Tier	Representative Example	Est. Share	Recovery Outlook
Recoverable	`rm -rf` on wrong path catches live config or data	~50–60%	Hours to days, with backups
Serious / partial loss	`cp` or `mv` silently overwrites production files; deploy stomps shared state	~20–30%	Selective; some data unrecoverable
Catastrophic	Recursive delete targeting `/`, a mounted volume, or shared NFS path	~5–10%	Full restore from backup required

The silent error problem

The simulation highlighted a damage category that is particularly difficult to detect and unwind: the silent partial error. This is a command that executes without producing any error — and therefore without triggering any alert — but leaves the system in a subtly incorrect state. Examples include:

A cp or mv that overwrites a production file with an older version, silently
A deployment step that assumes a prior cleanup completed, when it did not
A git operation that appears to succeed but leaves a branch or tag in an inconsistent state

Why this mattersThese errors are dangerous precisely because production continues normally in their wake. The damage surfaces hours or days later — often outside any audit window — and may require extensive forensic reconstruction to unwind. This class of error represents the strongest argument for pre-execution policy evaluation rather than post-execution monitoring. By the time post-execution monitoring fires, the incorrect state is already established and propagating.

06 Empirical Validation

Pending — In Progress

RunPod Empirical Test Results

The simulation above is the hypothesis. Controlled empirical testing against isolated RunPod instances is underway. Test runs will systematically prompt multiple model profiles with CI/CD automation goals, pipe the resulting JSON plans through AIShell-Gate, and record policy decisions — allow, deny, confirmation level, risk score — for each generated command.
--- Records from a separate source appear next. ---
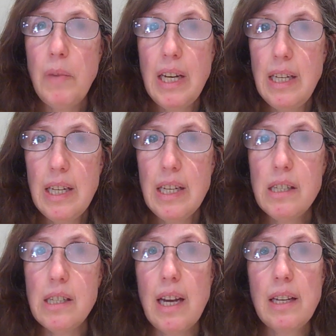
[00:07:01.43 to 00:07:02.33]
many
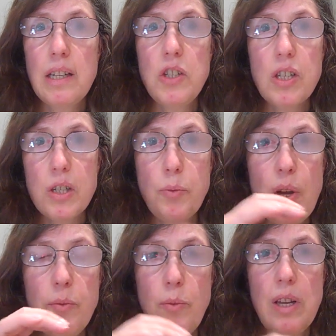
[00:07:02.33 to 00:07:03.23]
years, and I just
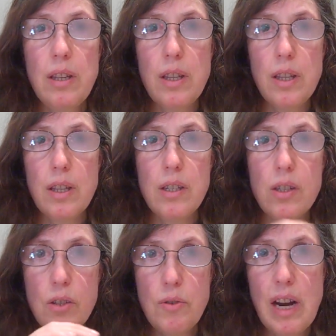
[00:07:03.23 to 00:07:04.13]
went with
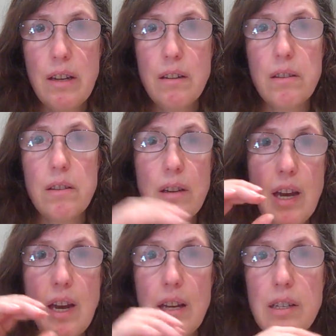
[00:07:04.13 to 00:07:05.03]
strength
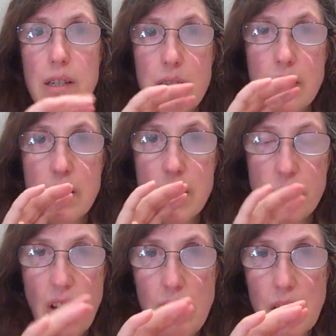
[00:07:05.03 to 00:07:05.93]
and
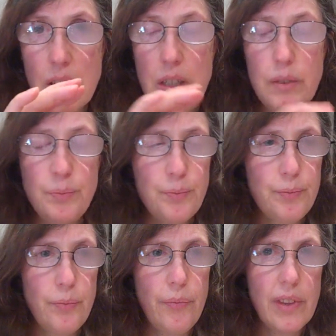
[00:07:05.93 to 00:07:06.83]
spherical,
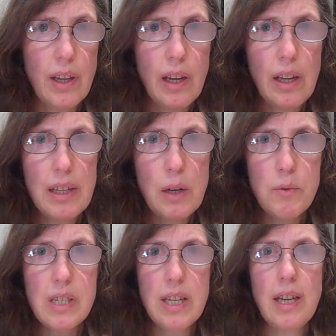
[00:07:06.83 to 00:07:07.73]
and
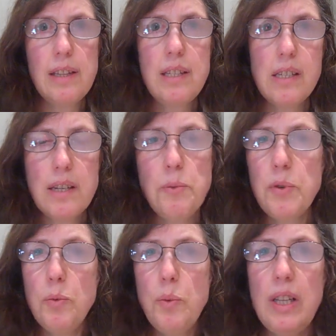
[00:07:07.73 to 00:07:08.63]
that was it. And this time I
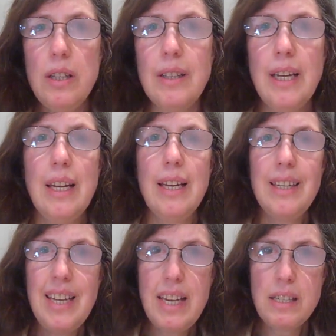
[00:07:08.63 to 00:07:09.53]
thought, well,
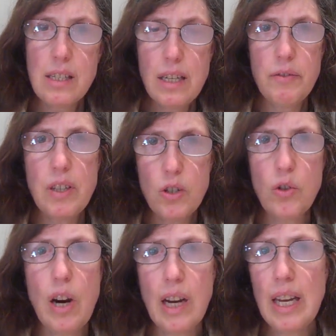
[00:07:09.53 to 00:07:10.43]
let's give it a
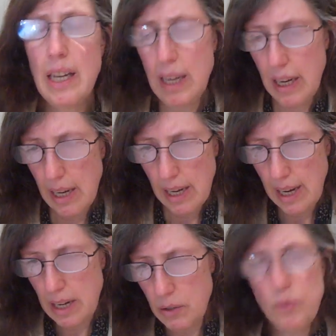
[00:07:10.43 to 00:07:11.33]
try.
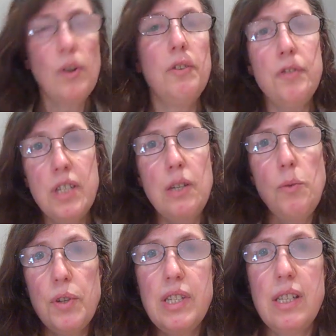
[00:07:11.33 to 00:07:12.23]
And obviously
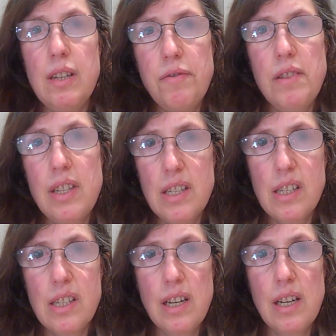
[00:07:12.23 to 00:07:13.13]
what is different
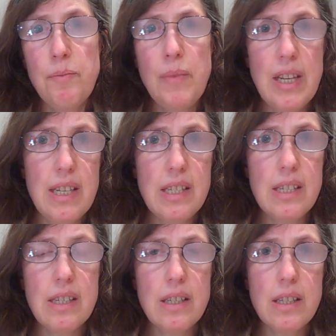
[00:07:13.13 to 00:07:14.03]
this time
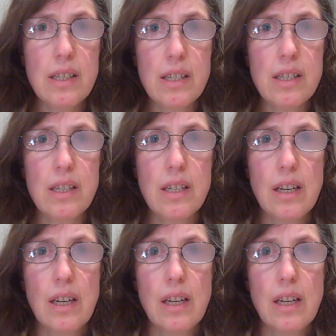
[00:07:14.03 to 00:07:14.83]
is that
Results, methodology, and any deviations from the simulated estimates will be published here when the test series is complete. This section will be replaced with the empirical data.

status: test environment in preparation · results: pending

07 Policy Gate Validity

The simulation confirms that the AIShell-Gate architecture addresses the primary risk vector: the plausible but destructive command. The key observations:

The most dangerous commands are not obviously malicious — they are contextually reasonable commands with a wrong path, missing guard, or overly broad operand
CI/CD contexts are high-risk because they combine legitimate destructive operations with implied urgency, which pushes models toward confidence over caution
Prompt quality has a significant effect but does not eliminate the risk at any model scale
A policy gate operating at the pre-execution boundary is the correct architectural response: it catches intent, not just syntax

The simulation also notes the boundary of what a policy gate provides. It evaluates what a command is before execution; it does not intercept what the command does while running. AIShell-Gate is correctly positioned as a complement to OS-level access controls and audit logging — not a replacement for either.

08 Conclusion

The probability that an LLM generates at least one policy-flaggable command in a complex CI/CD plan is material across all model profiles — and rises sharply with reduced prompt quality or model capability. The most consequential risk is not catastrophic immediate failure but the silent partial error, which can persist undetected in production for days.

AIShell-Gate's architecture — deterministic policy evaluation as a hard boundary before Unix execution — directly addresses this risk. This simulation supports its deployment as a standard layer in any AI-assisted automation pipeline operating on production infrastructure. The empirical test series in §6 will either validate or revise these figures.